Monday, September 19, 2011

Brewer’s Conjecture and the Feasibility of Consistent, Available, Partition-Tolerant Web Services

The idea behind CAP is simple and the proof is straight forward to understand. I think the importance insight is given by Brewer himself that BASE and ACID is a spectrum. Different services fall onto a different point in this spectrum. For example, money transactions ideally should be ACID while most other internet based serviced can tolerate temporary inconsistency with clever designs. It would be nice to design a infrastructure that allows developers to tune the amount of inconsistency they can tolerate with parameters.


Cluster-Based Scalable Network Services

This paper gives an overview of one architecture for cluster-based network services. The paper is outdated but many ideas persisted to date:
1. Data semantics (BASE vs. ACID): many network services are willing to sacrifice temporary consistency for higher availability. And it's fine for most of them to give an approximate answer for some queries.
2. Scalability: Replicate components or prove non-replicable components are not bottlenecks.
3. Soft State: this is yet another way to improve availability. Soft state doesn't persist in data store. It is computed based on peer communications. This is still popular today in systems like Amazon Dynamo.
4. Layered architecture that helps developer to focus on the "content" of network services: TACC (Transformation, aggregation, caching, and customization) is essentially Google's MapReduce Framework. SNS is essential Google cluster's software infrastructures like GFS and Chubby.

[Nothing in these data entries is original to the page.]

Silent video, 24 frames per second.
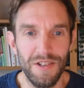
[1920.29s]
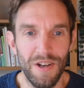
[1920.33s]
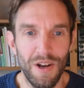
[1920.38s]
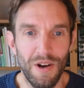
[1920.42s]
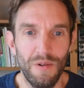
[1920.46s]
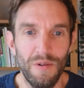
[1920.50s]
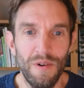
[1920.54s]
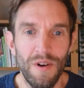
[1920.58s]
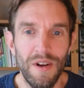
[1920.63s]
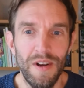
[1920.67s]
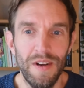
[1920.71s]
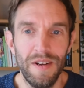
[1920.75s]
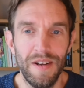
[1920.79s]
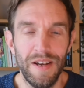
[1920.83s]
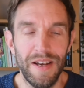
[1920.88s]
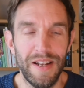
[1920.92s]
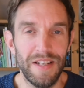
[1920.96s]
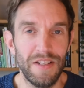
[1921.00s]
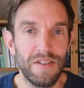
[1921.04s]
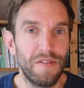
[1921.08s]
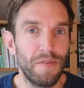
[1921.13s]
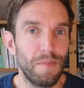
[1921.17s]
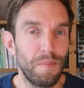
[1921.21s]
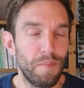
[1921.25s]
So
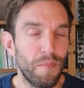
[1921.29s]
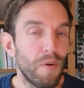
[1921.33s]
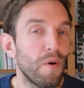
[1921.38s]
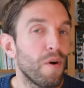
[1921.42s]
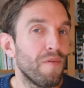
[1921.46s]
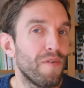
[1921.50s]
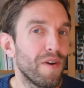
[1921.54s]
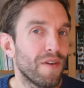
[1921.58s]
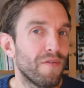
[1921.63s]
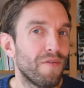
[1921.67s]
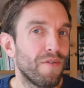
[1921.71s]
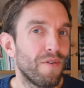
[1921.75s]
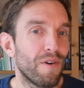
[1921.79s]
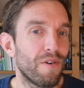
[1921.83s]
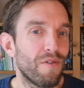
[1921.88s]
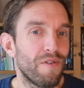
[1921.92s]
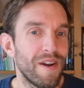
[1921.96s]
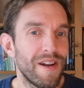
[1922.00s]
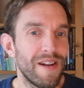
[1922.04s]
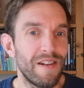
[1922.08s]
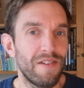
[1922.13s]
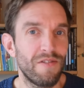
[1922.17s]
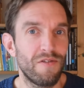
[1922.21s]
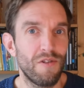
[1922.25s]
it is perfect for
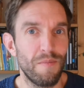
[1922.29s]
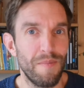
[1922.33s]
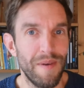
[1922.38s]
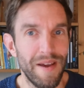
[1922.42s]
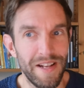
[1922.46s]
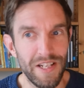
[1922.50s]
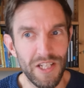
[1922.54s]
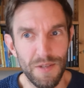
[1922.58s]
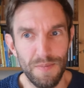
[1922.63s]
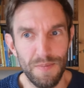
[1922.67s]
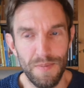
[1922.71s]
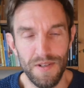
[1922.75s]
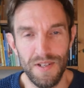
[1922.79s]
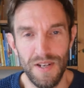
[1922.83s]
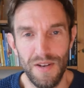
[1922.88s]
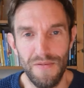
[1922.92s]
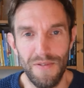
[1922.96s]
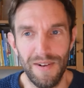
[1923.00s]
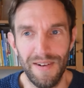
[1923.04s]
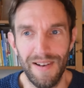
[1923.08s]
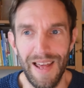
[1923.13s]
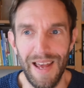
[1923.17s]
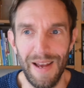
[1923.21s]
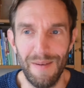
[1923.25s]
creating domain
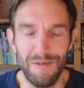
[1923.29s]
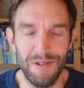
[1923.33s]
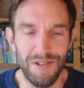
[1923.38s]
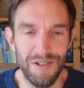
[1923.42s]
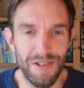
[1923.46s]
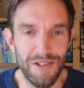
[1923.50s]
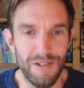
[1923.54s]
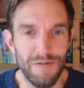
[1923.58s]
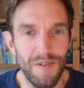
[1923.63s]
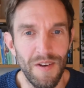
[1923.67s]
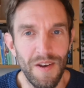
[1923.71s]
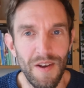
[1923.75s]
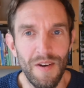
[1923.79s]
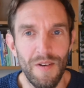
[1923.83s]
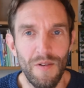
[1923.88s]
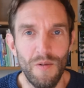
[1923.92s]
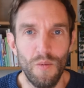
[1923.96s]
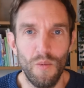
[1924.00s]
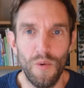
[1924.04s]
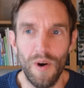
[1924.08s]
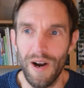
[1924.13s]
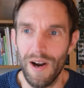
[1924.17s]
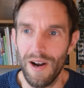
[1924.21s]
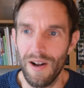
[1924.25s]
specific languages
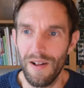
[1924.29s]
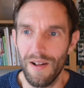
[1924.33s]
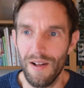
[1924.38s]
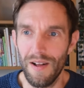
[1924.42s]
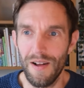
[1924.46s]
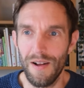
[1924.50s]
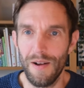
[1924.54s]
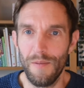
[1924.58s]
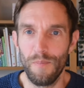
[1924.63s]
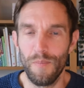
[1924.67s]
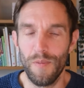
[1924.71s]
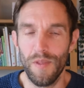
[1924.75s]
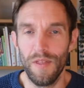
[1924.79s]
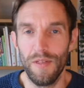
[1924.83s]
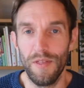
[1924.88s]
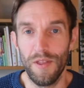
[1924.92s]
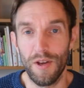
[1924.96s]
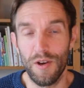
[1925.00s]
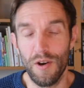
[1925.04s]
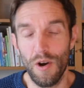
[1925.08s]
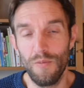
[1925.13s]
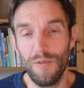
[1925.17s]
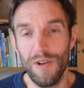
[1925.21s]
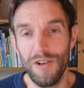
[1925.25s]
where um,
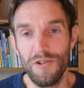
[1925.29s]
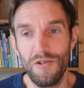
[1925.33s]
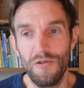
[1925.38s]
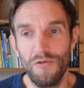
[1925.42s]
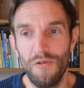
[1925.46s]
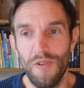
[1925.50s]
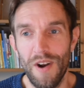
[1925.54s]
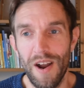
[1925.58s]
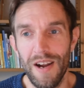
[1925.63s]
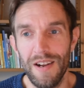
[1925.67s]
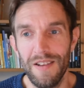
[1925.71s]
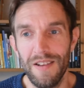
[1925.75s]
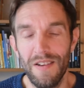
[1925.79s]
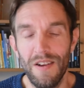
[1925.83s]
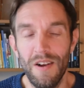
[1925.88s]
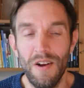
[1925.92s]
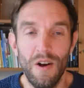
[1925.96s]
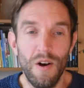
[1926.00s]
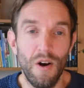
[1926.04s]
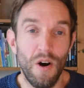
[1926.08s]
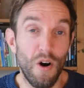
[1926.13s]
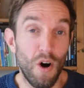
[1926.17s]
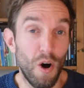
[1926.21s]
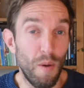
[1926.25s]
the code that you write
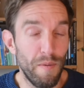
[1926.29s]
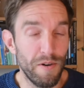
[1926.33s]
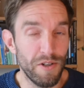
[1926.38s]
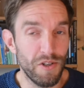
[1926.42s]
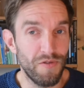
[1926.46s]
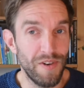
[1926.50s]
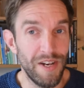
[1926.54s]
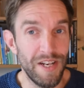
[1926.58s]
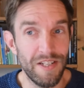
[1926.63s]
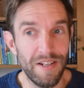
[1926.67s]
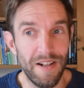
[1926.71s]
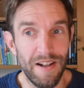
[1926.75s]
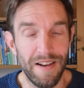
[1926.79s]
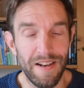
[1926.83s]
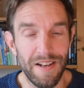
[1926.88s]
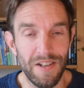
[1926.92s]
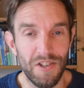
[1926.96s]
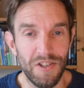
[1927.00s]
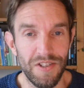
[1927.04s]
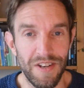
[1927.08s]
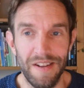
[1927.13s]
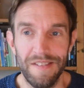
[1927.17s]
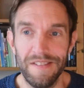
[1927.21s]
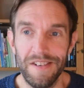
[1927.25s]
almost reads like a
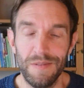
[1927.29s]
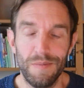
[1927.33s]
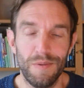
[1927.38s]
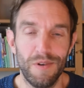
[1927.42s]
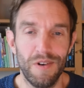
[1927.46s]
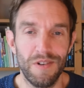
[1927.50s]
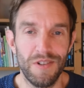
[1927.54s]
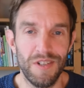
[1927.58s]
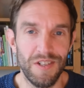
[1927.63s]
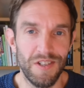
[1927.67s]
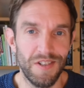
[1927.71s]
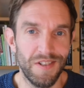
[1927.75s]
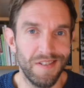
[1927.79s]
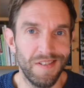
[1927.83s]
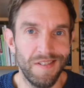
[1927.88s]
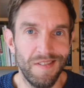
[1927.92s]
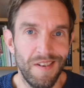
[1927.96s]
sentence because in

Wednesday, August 31, 2011

An Intro to the Design of Warehouse Scale Machine 2

Chapter 3
WSM has three main hardware components: server, network fabrics, and storage hierarchy. The third chapter focused on how choices about server hardware are made.
1. benchmark to compare low end hardware and high-end shared memory system --> low end for cost efficient.
2. Too low end hardware will increase latency, increase software development overhead, slow down some parallel algorithms.
3. balanced design among components need to be considered at WSM level.

Chapter 4 Datacenter basics
Datacenter cooling and power system

Chapter 7 Dealing with Failures and Repairs
Failure is frequent with WSM.
1. relax on hardware self-correction. Use software to handle hardware failure.
2. don't relax hardware error detection. Too much burden for software to check correct execution.
Classify Cluster-level Failures
1. by severity
2. causes: configuration > software > hardware
Machine Level Failures
1. causes
2. prediction
3. repair


Tuesday, August 30, 2011

A Berkeley's View of Cloud Computing

This paper described Berkeley's understanding of Cloud Computing. It defines what Cloud computing is (SaaS + software and hardware infrastructure from Cloud providers), what the current spectrum of Cloud computing(AWS, Apps Engine, Azure) is, why it is more likely to succeed this time (economy of scale for Cloud providers, elasticity + minimal upfront cost for Cloud users, more applications like mobile interactive apps and compute-intensive apps for SaaS users), and current obstacles and opportunities.

An Intro to the design of Warehouse Scale Machines Review

Large scale Internet services drive the need for warehouse-scale machines (WSM). We notice that more and more services have migrated to Internet-based, especially after the release of Chrome OS + Chrome App Store. In the near future, industry would really need experts in the field of WSM design and implementation.

In this paper, Google shared some of their insights gained while fine tuning their own WSMs. WSM is different from traditional datacenters in that servers in WSM are relatively homogenous, are maintained by one group, and function more like a single machine . WSM presents challenges in design from their shear scale, high rate of hardware failures, and cost/performance trade off. Software infrastructures and software frameworks running on WSM is also difficult to write because they need to address different needs of apps (online or batch processing), varieties within the system (different access rate within rack and among racks), and detect/rectify failures.

I'm not familiar with traditional datacenter to compare.